We could give Mi Pueblo Market a lot of awards — Best Our Lady of Guadalupe Setup in a Grocery Store, Best Use of Reggaetón as Mood Music, Best Life-Sized Cardboard Diorama of Women Making Tortillas — but we've got to hand it to the cakes. From a tiny bakery within the grocery store, fresh and delicious sheet cakes appear in the glass cases daily. Adorned with semi-sweet frosting and lots of flair, Mi Pueblo cakes are made for birthdays, national holidays, religious holidays, soccer matches and sexy-whatever days. Oh, and if you're looking for a cake wearing a Ken doll sitting comfortably in a stream of sugar champagne, this is probably the only place in town to get it.

The Denver Cruisers take care of their own, and they stepped up that credo last year with the introduction of Human Powered Transit Authority, a pop-up, hole-in-the-wall stop where cruisers could hang while perusing through the latest in bicycle baskets, bells and horns. But the temporary shop — conceived of and run by Denver Cruiser and jewelry designer Andrea Li — was primarily a costume shop that tailored its stock to the weekly cruiser ride's changing themes, and when the cruising season was over, it was gone. The good news from Denver Cruiser big wheel Brad Evans is that the store will most likely be back in time for the May launch of this year's season, though with a new name — "House O' Wheels" is being bandied about — and location. And that's likely to be close to the recently transformed Wheel Club 404, at 404 Broadway, which is shaping up as the new Denver Cruisers meeting place. Let the cruising begin.
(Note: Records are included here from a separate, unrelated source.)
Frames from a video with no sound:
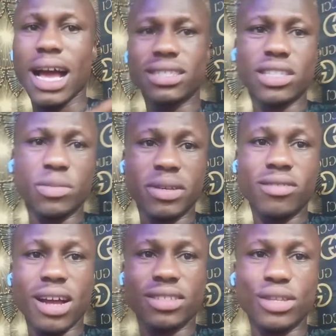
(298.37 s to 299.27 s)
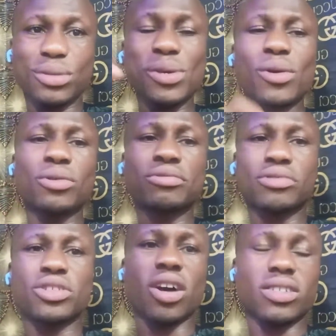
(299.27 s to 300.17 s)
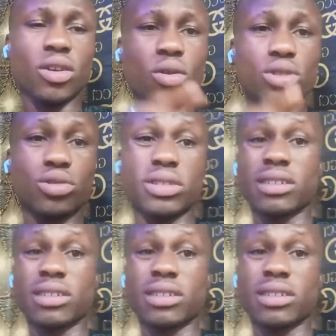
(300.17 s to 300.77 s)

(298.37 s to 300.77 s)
will be granted to you to just go through it.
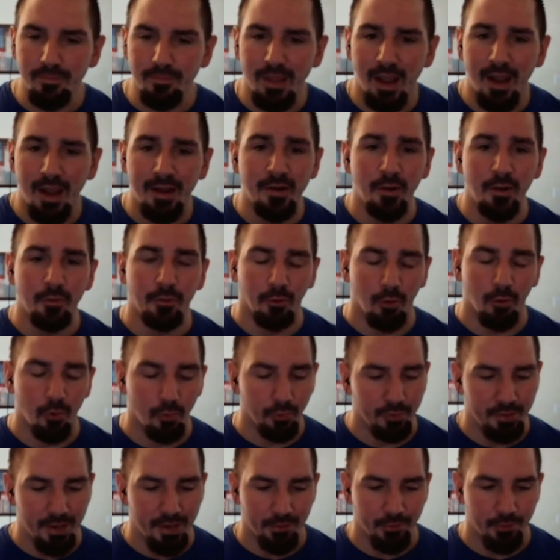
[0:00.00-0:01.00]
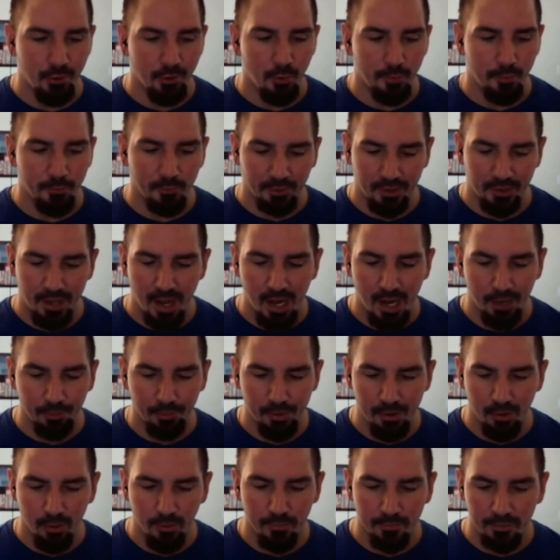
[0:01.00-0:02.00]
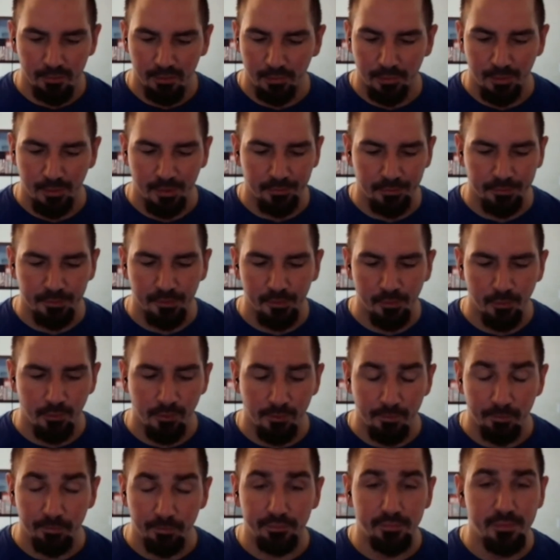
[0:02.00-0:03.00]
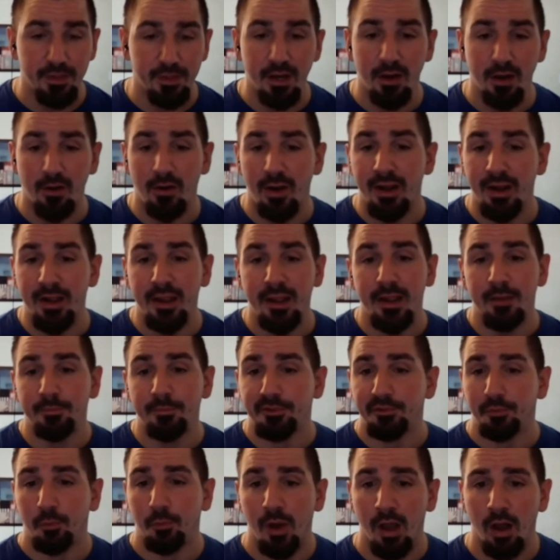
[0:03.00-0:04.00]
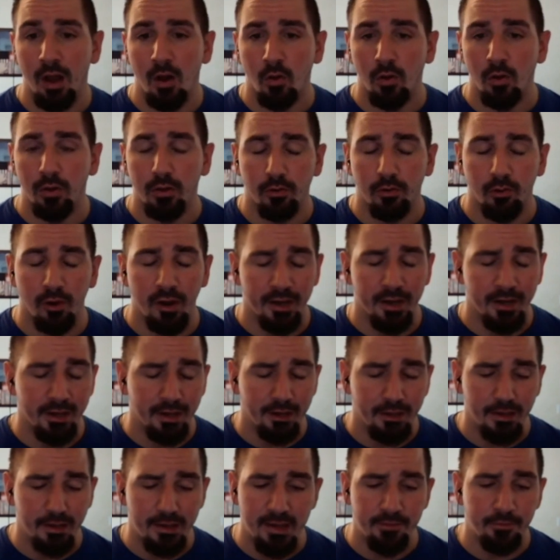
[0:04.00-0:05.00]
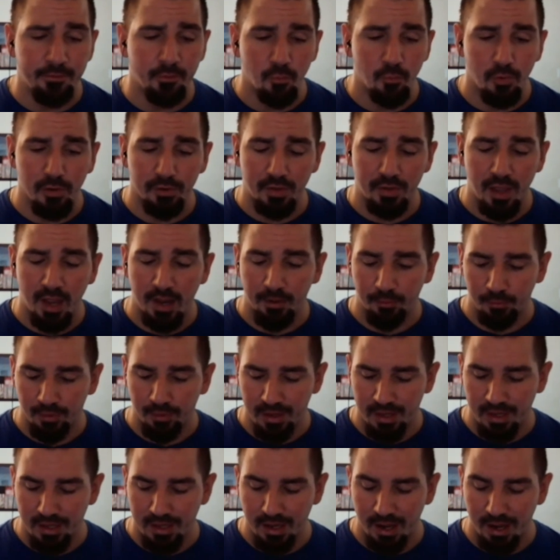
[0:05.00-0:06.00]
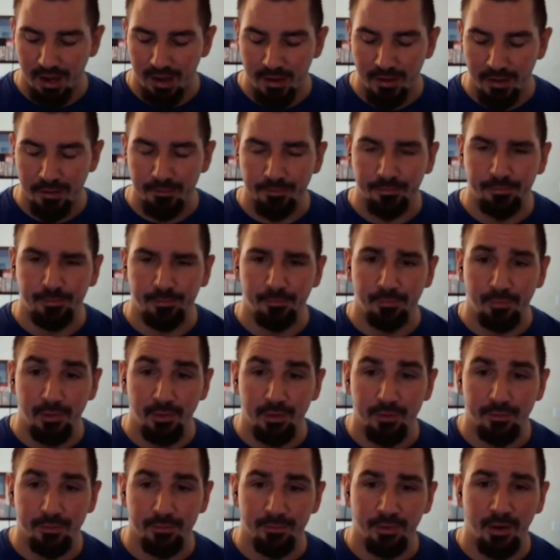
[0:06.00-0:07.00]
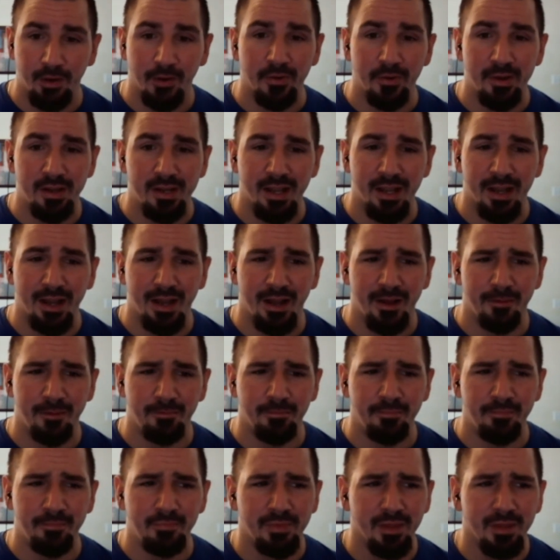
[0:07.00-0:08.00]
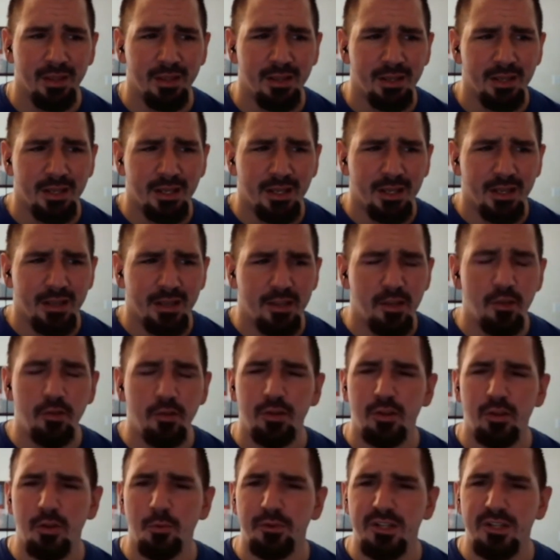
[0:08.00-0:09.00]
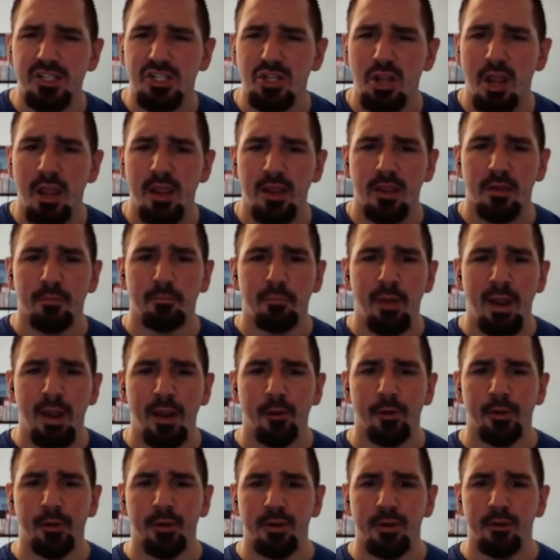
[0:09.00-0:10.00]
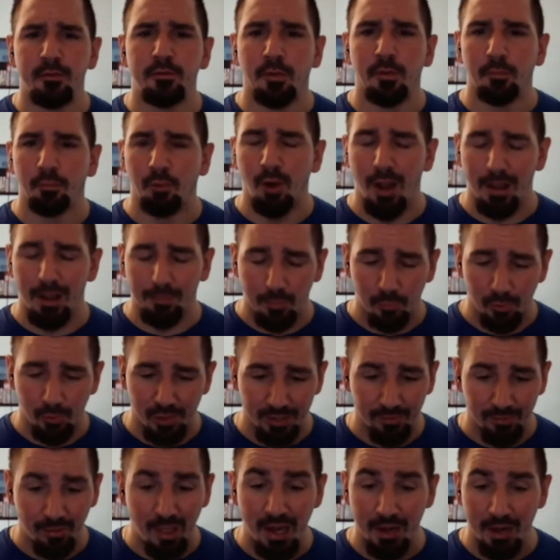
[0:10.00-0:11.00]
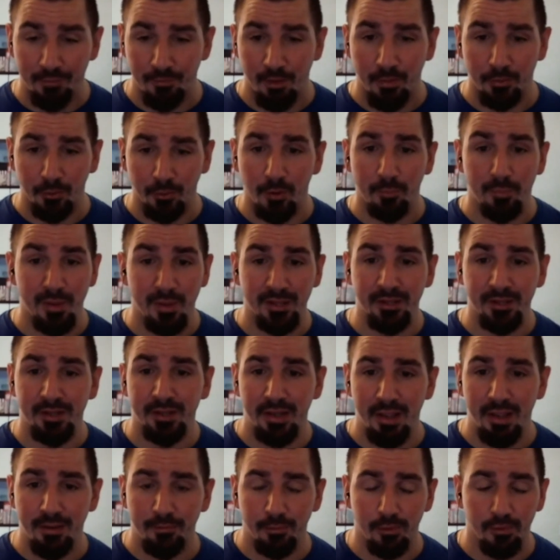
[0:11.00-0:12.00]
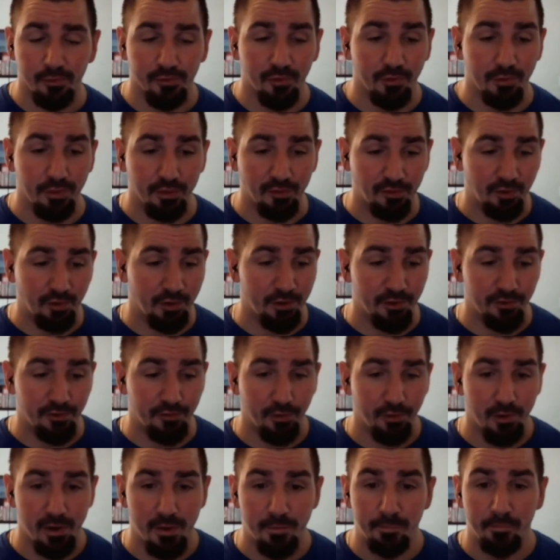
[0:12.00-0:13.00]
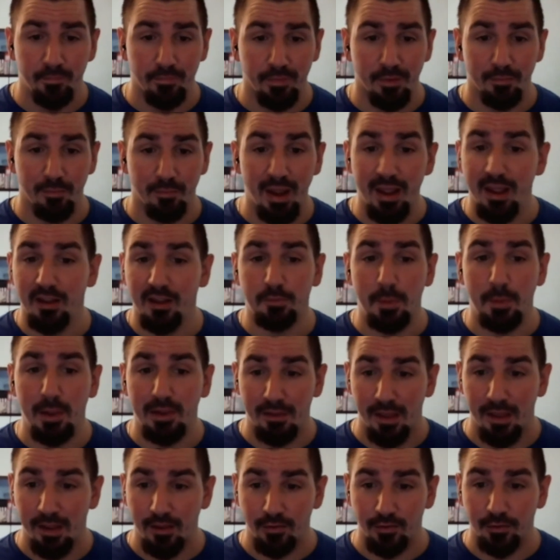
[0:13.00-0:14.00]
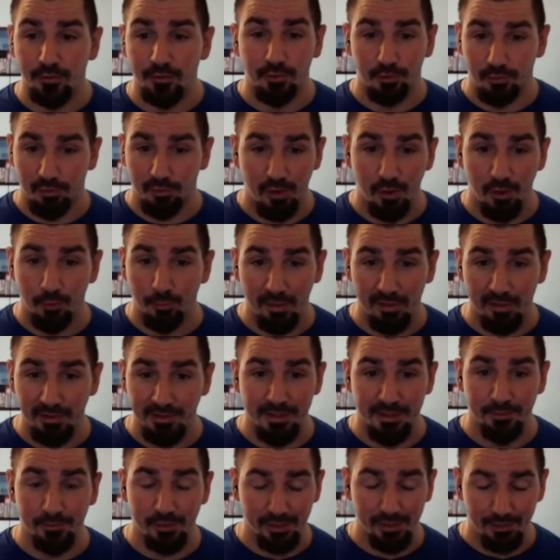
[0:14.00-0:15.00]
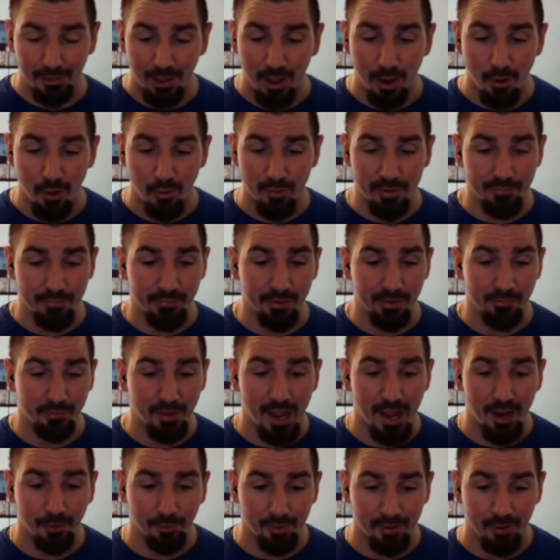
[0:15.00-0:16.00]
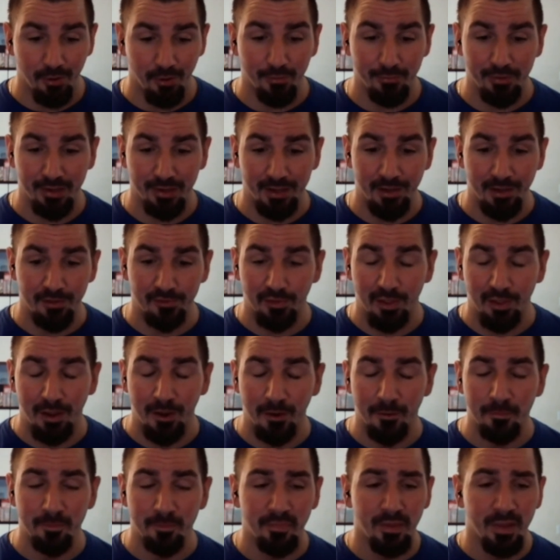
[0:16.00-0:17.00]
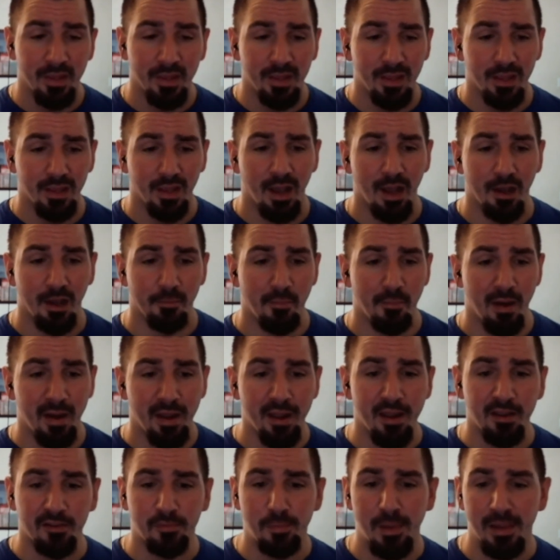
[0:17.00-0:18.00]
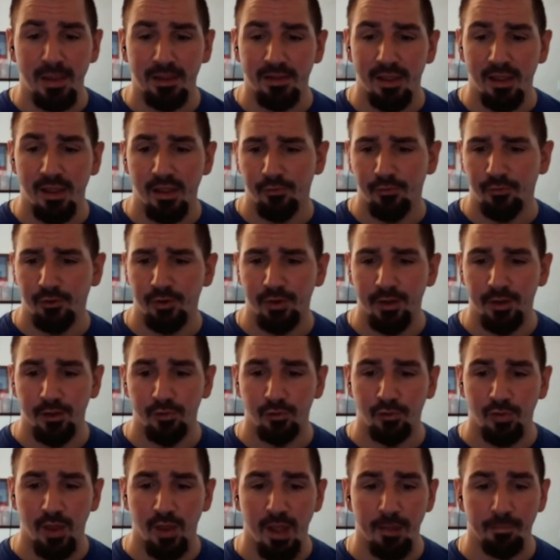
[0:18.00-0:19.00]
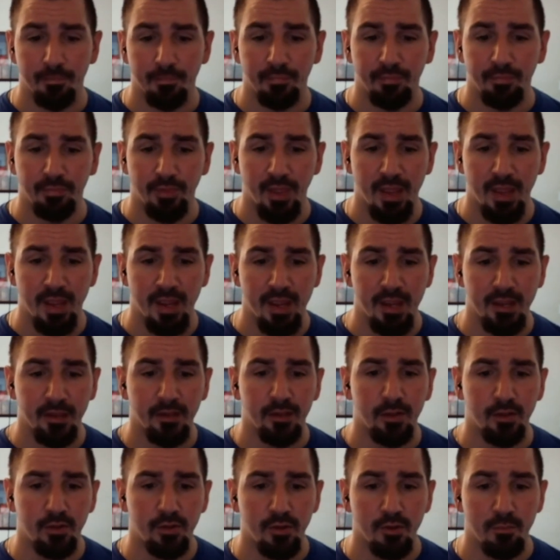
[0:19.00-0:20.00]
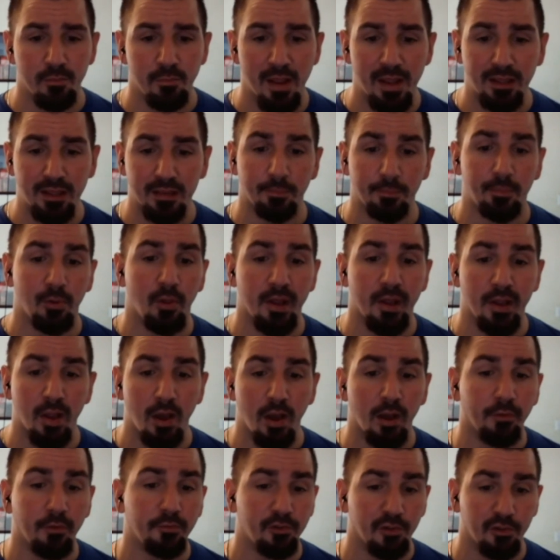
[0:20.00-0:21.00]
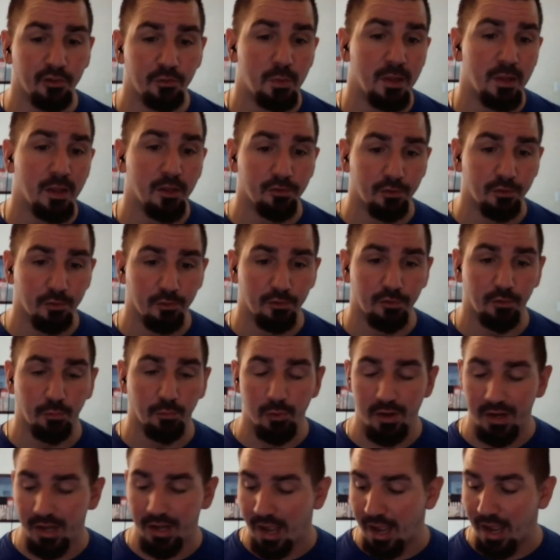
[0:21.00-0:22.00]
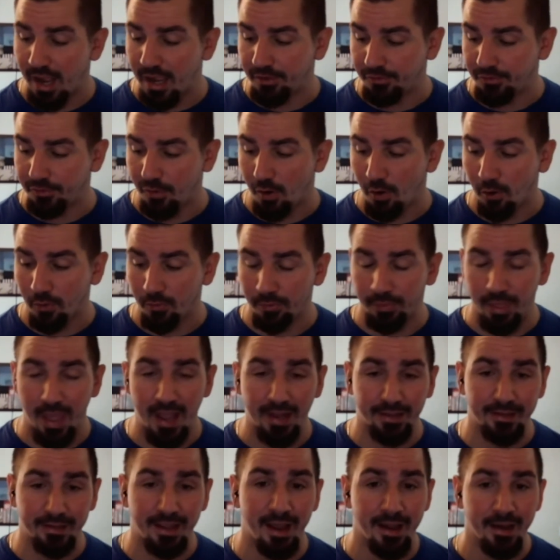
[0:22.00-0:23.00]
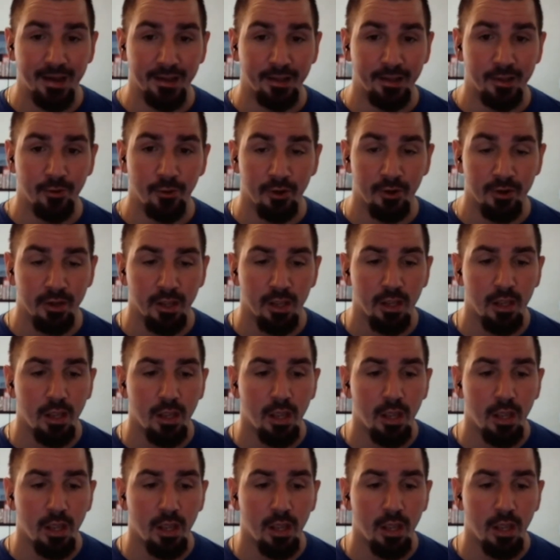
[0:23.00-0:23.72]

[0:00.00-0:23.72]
I know they're holding out hope for the Kyrie Irving thing too, and I am as well. Granted, even with Kyrie, I have very you would say comparative to probably a lot of other opinion givers in this industry. My expectations are still relatively low, even if Kyrie Irving is there. My expectation is that they could make the playoffs just because those three guys are that kind of good.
Sure, it's the most romantic day of the year. A day for butterfly kisses, red roses, heart-shaped chocolates, blah, blah, blah. But even if you don't go in for all that Hallmark crap, it's worth picking February 14 to tie the knot at City Hall. The folks at the Denver Clerk and Recorder's Office do it up big, with prizes (wine! theater tickets! a trip for two on Southwest Airlines!), a gratis wedding photographer and one of the best officiants in the biz: Herbert "Herbie the Love Judge" Galchinsky. They even provide plastic gold rings if you don't have your own, making it easy for everyone to say "I do."
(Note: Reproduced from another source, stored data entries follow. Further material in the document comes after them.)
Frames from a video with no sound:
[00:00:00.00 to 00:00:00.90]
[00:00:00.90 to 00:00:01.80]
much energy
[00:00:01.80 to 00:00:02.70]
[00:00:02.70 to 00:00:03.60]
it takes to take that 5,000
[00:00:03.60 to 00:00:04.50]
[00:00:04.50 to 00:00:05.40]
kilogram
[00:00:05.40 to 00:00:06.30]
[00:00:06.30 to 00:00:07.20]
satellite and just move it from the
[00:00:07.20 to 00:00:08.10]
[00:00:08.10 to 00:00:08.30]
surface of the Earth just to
The small, independent designer juggles one of the hardest jobs in the marketplace, simply because she has to wear so many hats: artist, bookkeeper, consultant, production line and chief dreamer are just a few of them. But with the Denver Design Incubator there to show them the ropes, more designers can find solid ground as creative entrepreneurs more quickly in this sink-or-swim world. The DDI offers classes and even walk-in free studio time on Wednesdays at its new northwest Denver facility, but its primary vehicle, the Designer-in-Residence program, is a concentrated course of ongoing mentorship combined with studio time in the nonprofit's own industrial sewing shop.